No system rot to surface from Hibor probe
Banking body says investigation about a specific case, not into a broader industry failure
An investigation into the setting of Hong Kong's interbank interest rates is unlikely to reveal any misconduct that had a major social impact because rates have been low for years, says the Hong Kong Association of Banks.
But the industry body admitted there might have been some "wilful intention" to manipulate the rates, which could dent banks' integrity and reputation.
"The recent Hibor [Hong Kong interbank offered rate] investigation is a case-specific issue, not a systemic problem," said Benjamin Hung Pi-cheng, the association's newly appointed chairman, adding that Hong Kong's interbank interest rates are set differently from other places.
Hung said Hibor rates had not moved significantly compared with interbank rates elsewhere. For example, the one-month interbank lending rate in Hong Kong stands at about 20 to 30 basis points while the three-month rate is about 40 basis points, which is "considered relatively low".
The Hong Kong Monetary Authority (HKMA) said on December 20 that it began investigating UBS over the setting of Hibor after receiving information from overseas regulators.
The HKMA had said then that it was trying to determine if there had been any misconduct by UBS in Hong Kong and, if so, whether that had any "material impact on the Hibor fixing results".
Interbank rates are based on interest rates that banks set daily.
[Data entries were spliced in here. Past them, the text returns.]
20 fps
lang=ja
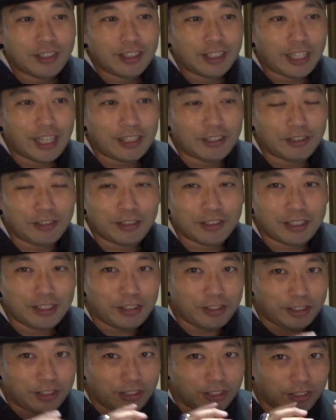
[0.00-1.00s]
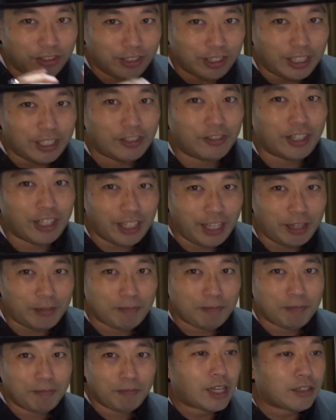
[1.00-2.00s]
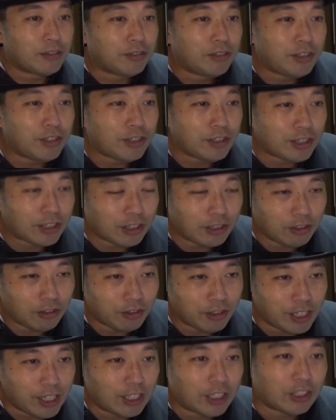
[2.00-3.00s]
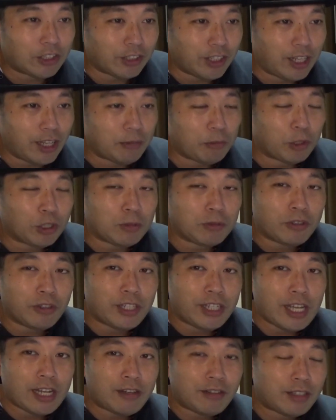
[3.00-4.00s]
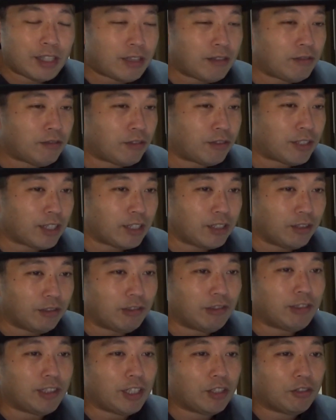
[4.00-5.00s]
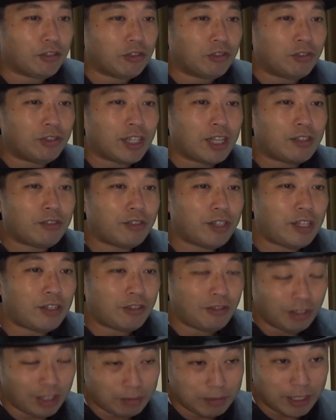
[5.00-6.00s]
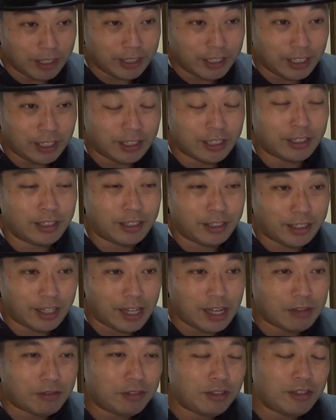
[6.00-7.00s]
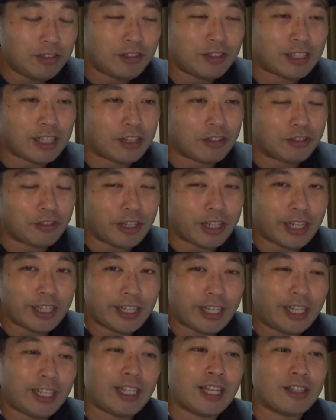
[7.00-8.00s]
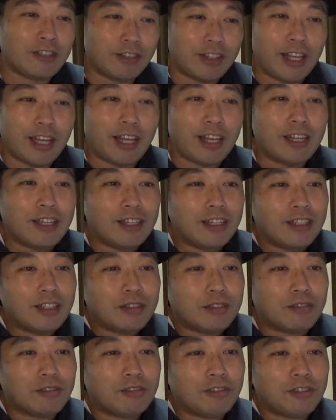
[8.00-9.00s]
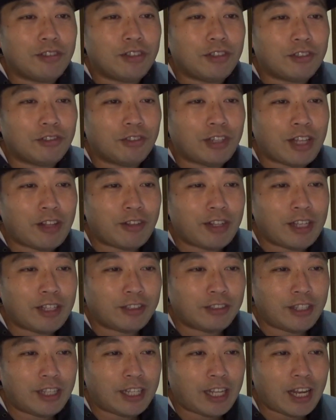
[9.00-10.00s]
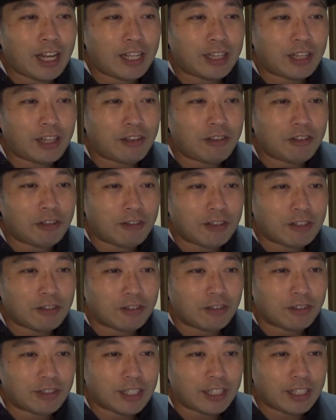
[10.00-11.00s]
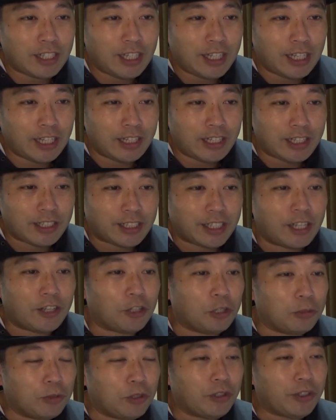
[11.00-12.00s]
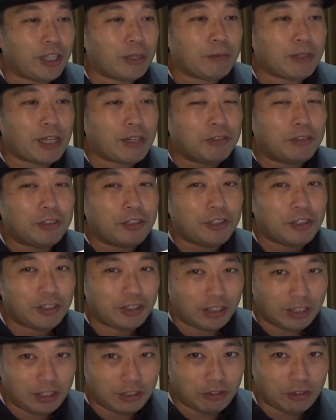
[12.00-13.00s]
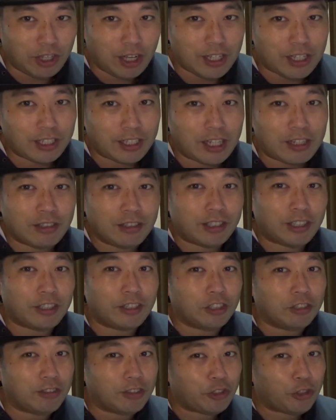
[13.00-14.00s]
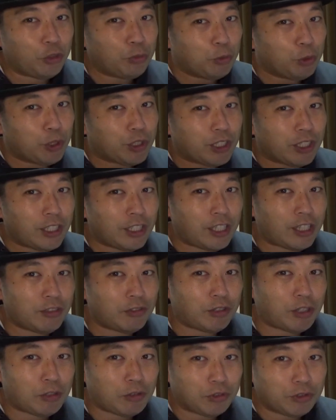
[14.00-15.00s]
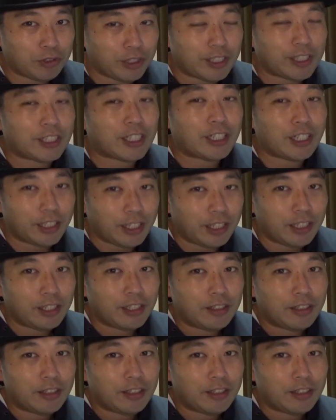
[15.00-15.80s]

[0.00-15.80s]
あの、ニュースを読んだ人がね。Yahoo ニュースの方に行くとね、もともとリアルサウンドさんの方だと動画のリンクとかも貼ってあったんですが、Yahoo ニュースだとそれができないので、そこの動画のリンクがいけないっていうのはちょっと残念なんですけれども、でも Yahoo ニュースに紹介されるっていうのを注目されてるってことですからね。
The HKMA's announcement of the probe came just a day after UBS agreed to pay US$1.5 billion in fines for its role in rigging the London interbank interest rate (Libor).
Market players have expressed concern that banks other than UBS in Hong Kong might be involved in the Hibor probe.
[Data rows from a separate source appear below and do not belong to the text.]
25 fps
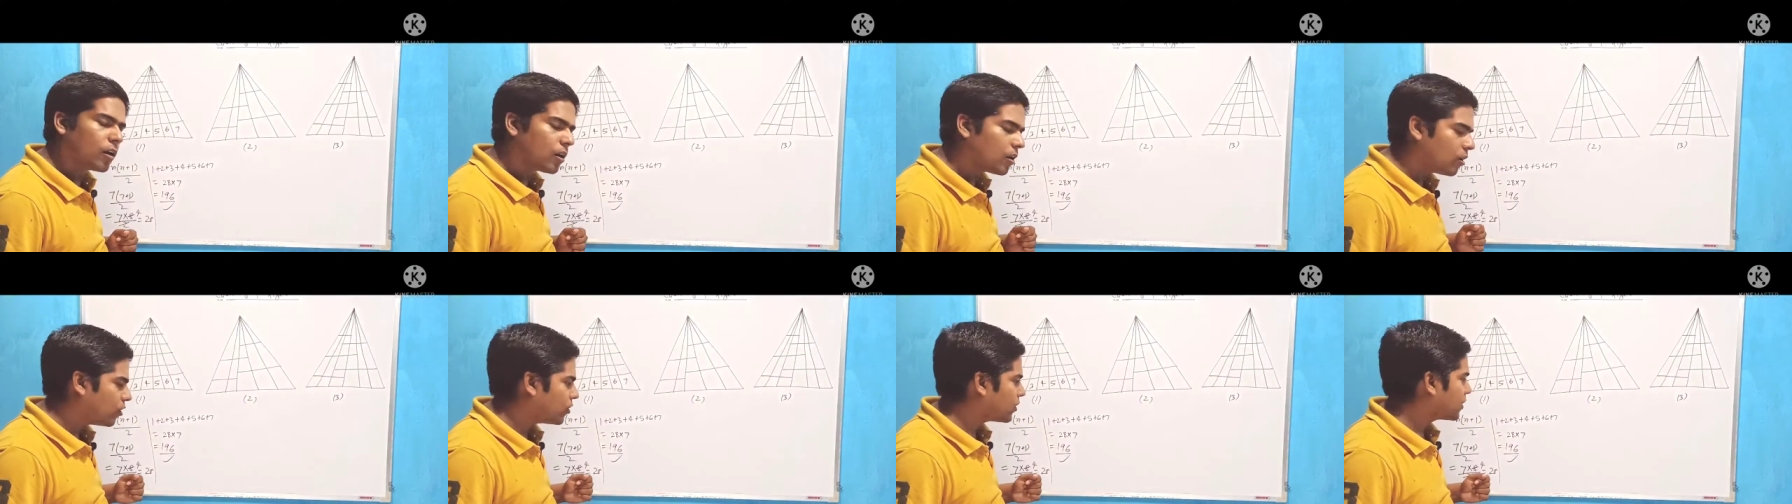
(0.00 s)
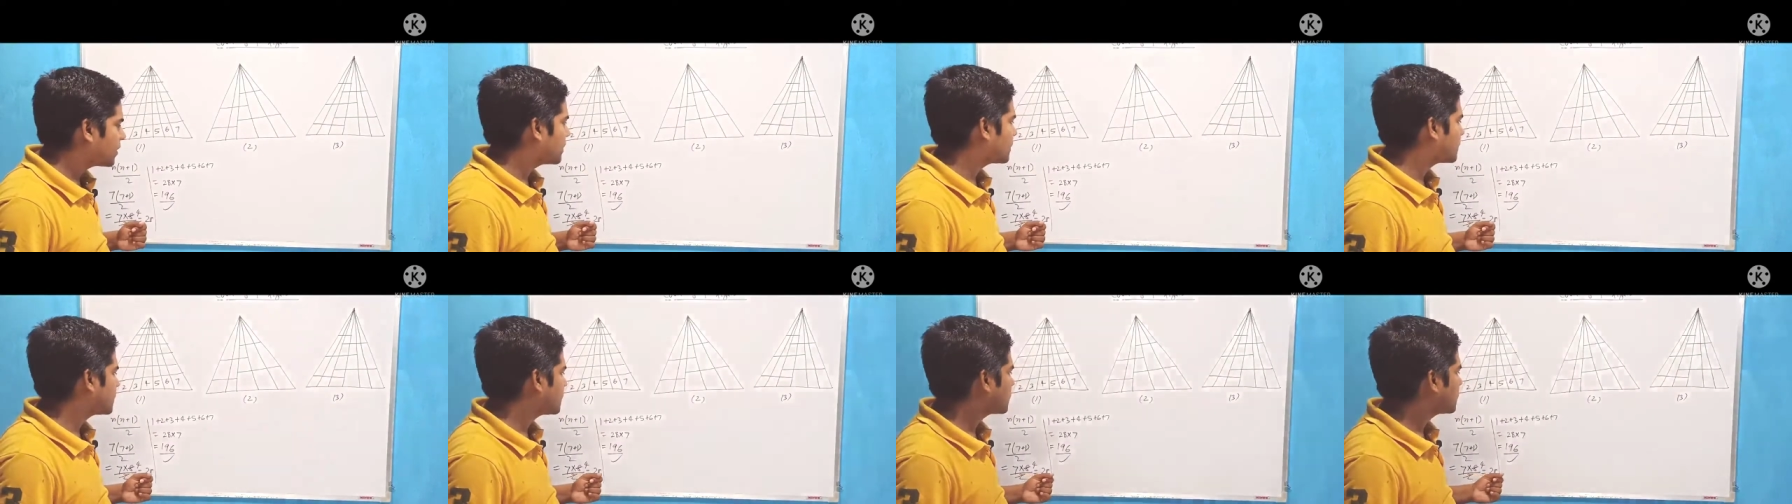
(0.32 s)

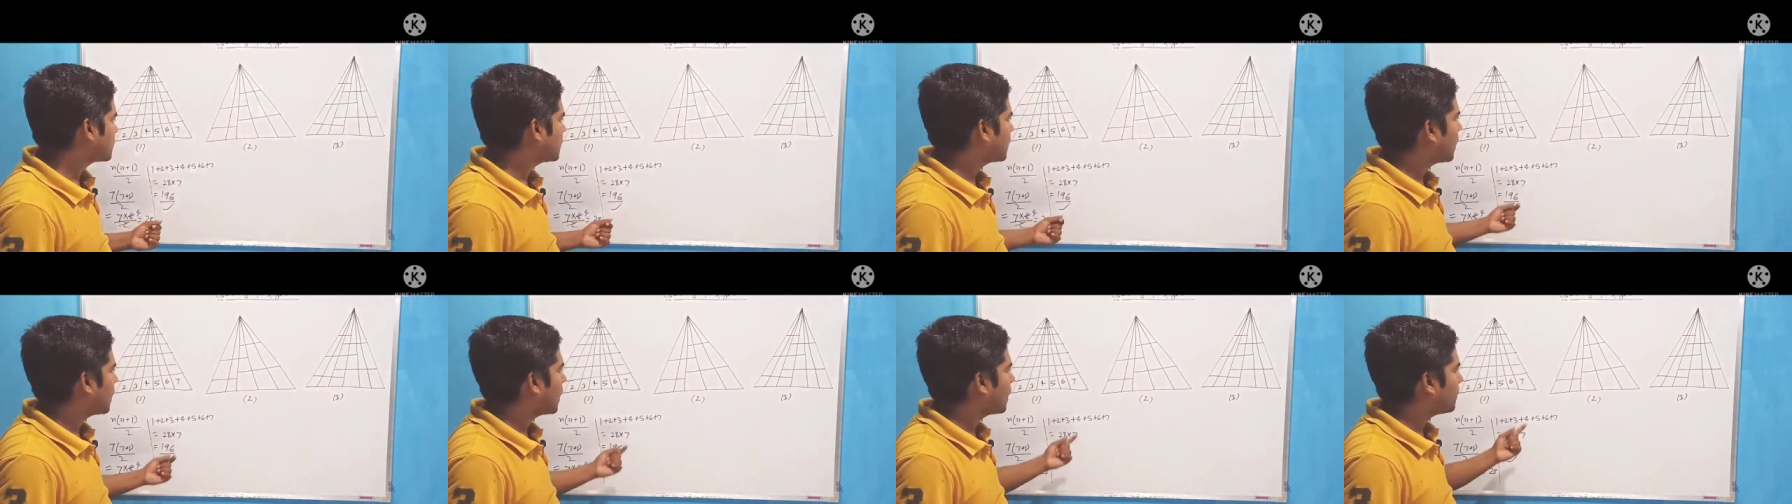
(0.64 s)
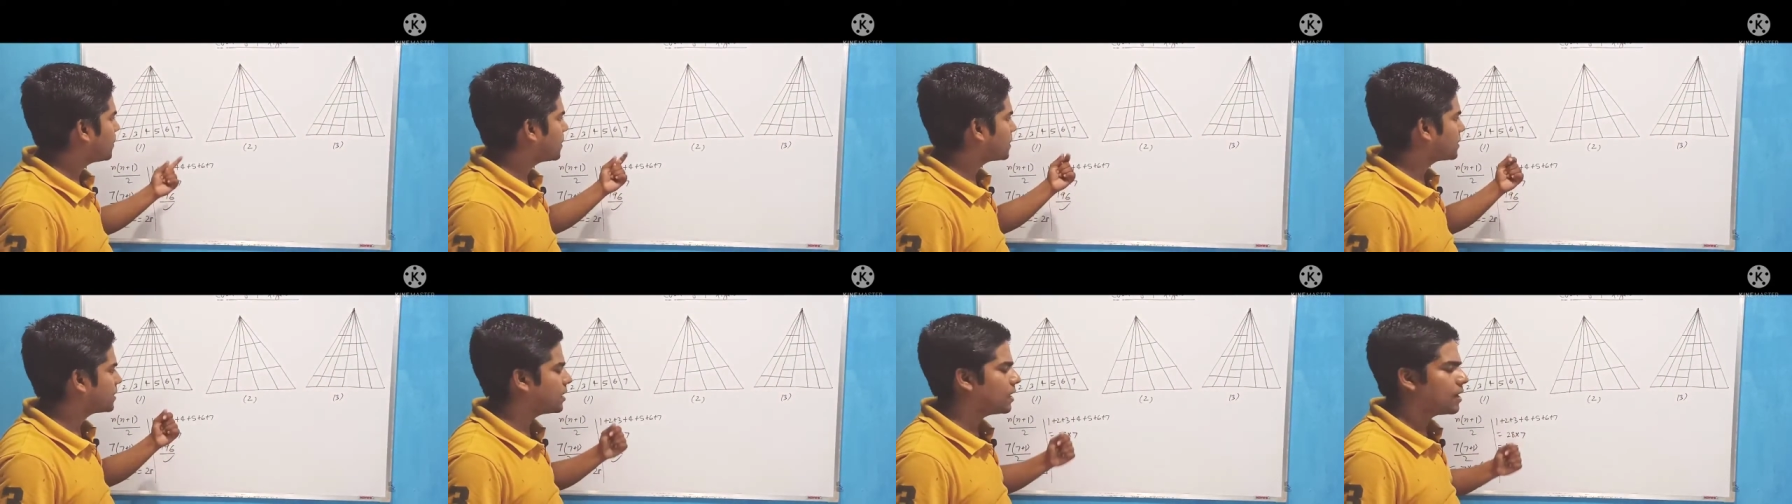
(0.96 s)
काउंट कर सकते हैं अब
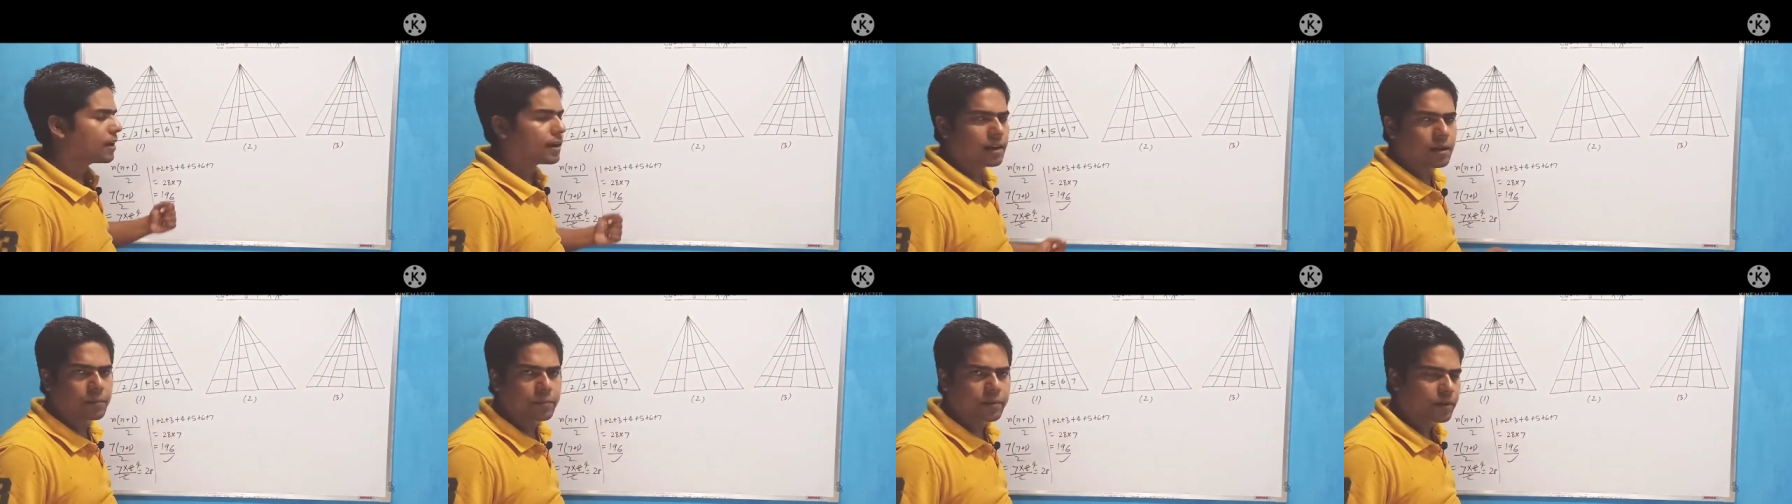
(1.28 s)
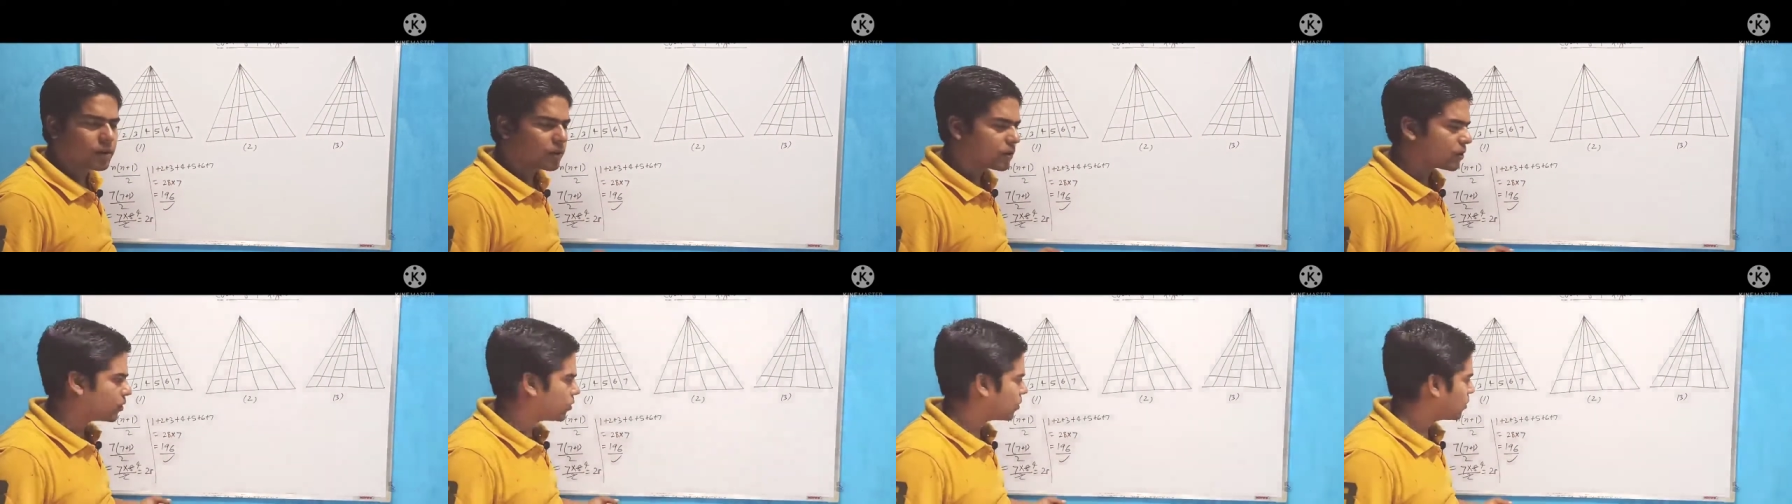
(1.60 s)
बढ़ते हैं अगले
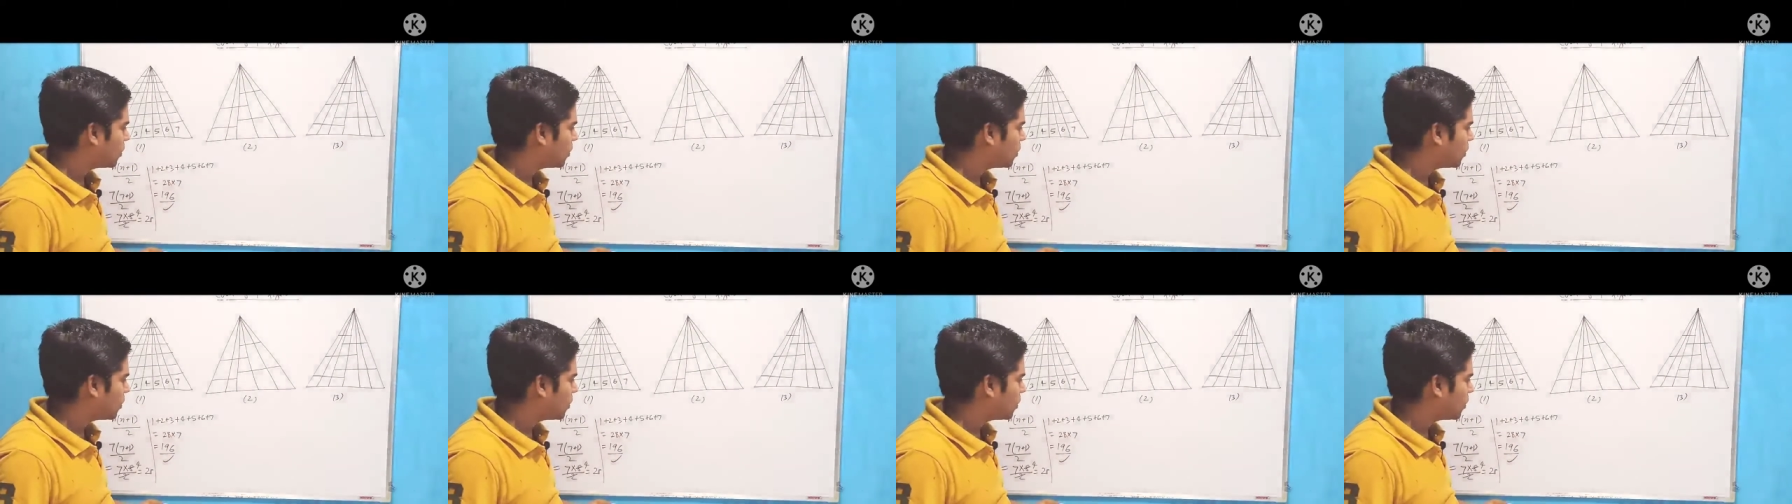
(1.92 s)
फिगर की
Hung, who is also the chief executive of Standard Chartered's Hong Kong unit, declined to comment on whether other banks were under investigation.
On whether the Association of Banks should hand supervision of the Hibor-setting mechanism to other regulators, Hung said it was too early to say as the HKMA had yet to complete its investigation.
Hung did not think there were any regulatory lapses by the Hong Kong authorities because Hibor and Libor served different purposes and also because the rate submission processes were different.
The Hong Kong interbank lending rate serves as a benchmark for a range of products, including home mortgages and complicated financial derivatives. The rate is used in contracts for time periods ranging from overnight to 12 months.